The responsibilities of the Prime Minister’s Office were expanded over 50 years whenever an occasion arose. This meant that at the beginning of the 1960’s the responsibilities were very diverse and included both large and small areas.

The responsibilities of the Prime Minister’s Office covered a broad spectrum: from constitutional issues, cases regarding the national coat of arms, and the beach parks at Bellevue and Charlottenlund.

In the book referred to below, “The Prime Minister’s Office over 75 years”, August Wiemann Eriksen from the Danish State Archives referred to the responsibilities of the Prime Minister’s Office during that period as a ”mixed bag”.

1964 – Reform of the Prime Minister's office

Jens Otto Kragh

From 1964-1965, the Prime Minister’s Office was reorganised, which implied two different locations. However, in 1980 the two parts of the Prime Minister’s Office were brought together at one address, Christiansborg Castle, where the Prime Minister’s Office is located today. You may go on a tour of the Prime Minister’s Office by clicking on the link “Tour of the Prime Minister’s Office”.

When the Ministry for Greenland was closed in 1987, cases concerning Greenland were returned to the Prime Minister’s Office. This was also reflected in the number of employees in the Prime Minister’s Office, which grew at the end of the 1980s with the transfer of new tasks after the Ministry for Greenland was closed down.

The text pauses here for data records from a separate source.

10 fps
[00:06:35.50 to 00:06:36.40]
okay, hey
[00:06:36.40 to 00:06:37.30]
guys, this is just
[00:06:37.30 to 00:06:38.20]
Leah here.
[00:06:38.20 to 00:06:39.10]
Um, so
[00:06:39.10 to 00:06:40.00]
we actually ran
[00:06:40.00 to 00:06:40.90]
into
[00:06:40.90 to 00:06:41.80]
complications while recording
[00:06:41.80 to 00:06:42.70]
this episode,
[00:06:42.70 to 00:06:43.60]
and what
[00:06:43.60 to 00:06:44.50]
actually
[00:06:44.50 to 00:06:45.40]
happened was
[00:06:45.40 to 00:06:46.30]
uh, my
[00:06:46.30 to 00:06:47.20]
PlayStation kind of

The Prime Minister’s Office today

In 1994, the organisation of the Prime Minister’s Office was streamlined further and the number of staff increased.

The Prime Minister’s Office was divided into three main areas. A foreign policy area, a domestic policy area and a third area dealing with legal matters, etc. Today, these three areas are supplemented by a Climate Secretariat and an administrative area, cf. also tasks and organisation of the Prime Minister’s Office.

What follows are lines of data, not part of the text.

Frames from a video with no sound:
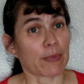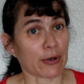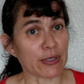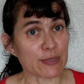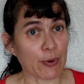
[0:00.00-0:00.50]

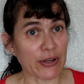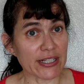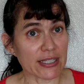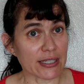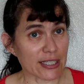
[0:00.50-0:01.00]
bonus
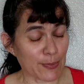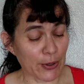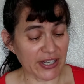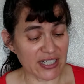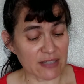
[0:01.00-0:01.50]
points at this
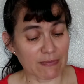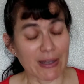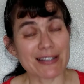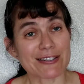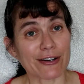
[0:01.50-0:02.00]
point,
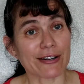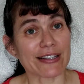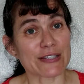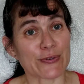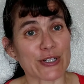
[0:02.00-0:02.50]
start a
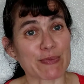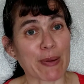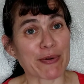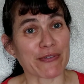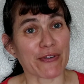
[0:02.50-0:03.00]
list for each
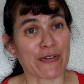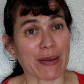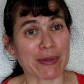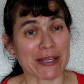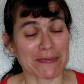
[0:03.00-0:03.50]
member of your
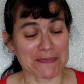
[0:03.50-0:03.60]
family.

As a new principle, almost all academics in the Prime Minister’s Office were employed on fixed-term contracts. This principle is still in force, and most of the academic staff in the Prime Minister’s Office are employed on fixed-term contracts for two-five years and are typically recruited from one of the other ministries. This gives a far more dynamic organisation than was the case before 1994, when the academic staff often worked for 20-30 years in the Prime Minister’s Office.

The Prime Minister’s Office currently has a basic staff of about 80 employees. Unlike other ministries, the Prime Minister’s Office does not have responsibility for large agencies or directorates. However, the two High Commissioners for the Faroe Islands and Greenland, respectively, are the responsibility of the Prime Minister’s Office. The total number of employees in the Prime Minister’s Office is therefore about 100.

In other words, the Prime Minister’s Office differs considerably from the other ministries with regard to both its tasks and its size, even though both the tasks and the number of staff have increased considerably since the first three employees, Arup, Frost and Lidell, moved into the Prime Minister’s Office in 1914.

Literature

The information above about the history of the Prime Minister’s Office is based on, among other sources, the chapter “Aspects of the history of the Prime Minister’s Office” by August Wiemann Eriksen from the jubilee book “The Prime Minister’s Office over 75 years”, 1989, the Prime Minister’s Office jubilee committee. Copenhagen: Bianco Luno

Information about the history and the premises of the Prime Minister’s Office is also available in:

”Borgen. Christiansborg 100 years”, 2007, Thomas Larsen, Bjarne Steensbeck and Bjarke Ørsted. Gyldendal.

”Christiansborg Slot”, 1975, Kristian Hvidt, Svend Ellehøj & Otto Horn (Ed.). Copenhagen: Nyt Nordisk Forlag.

The literature above is only available in Danish.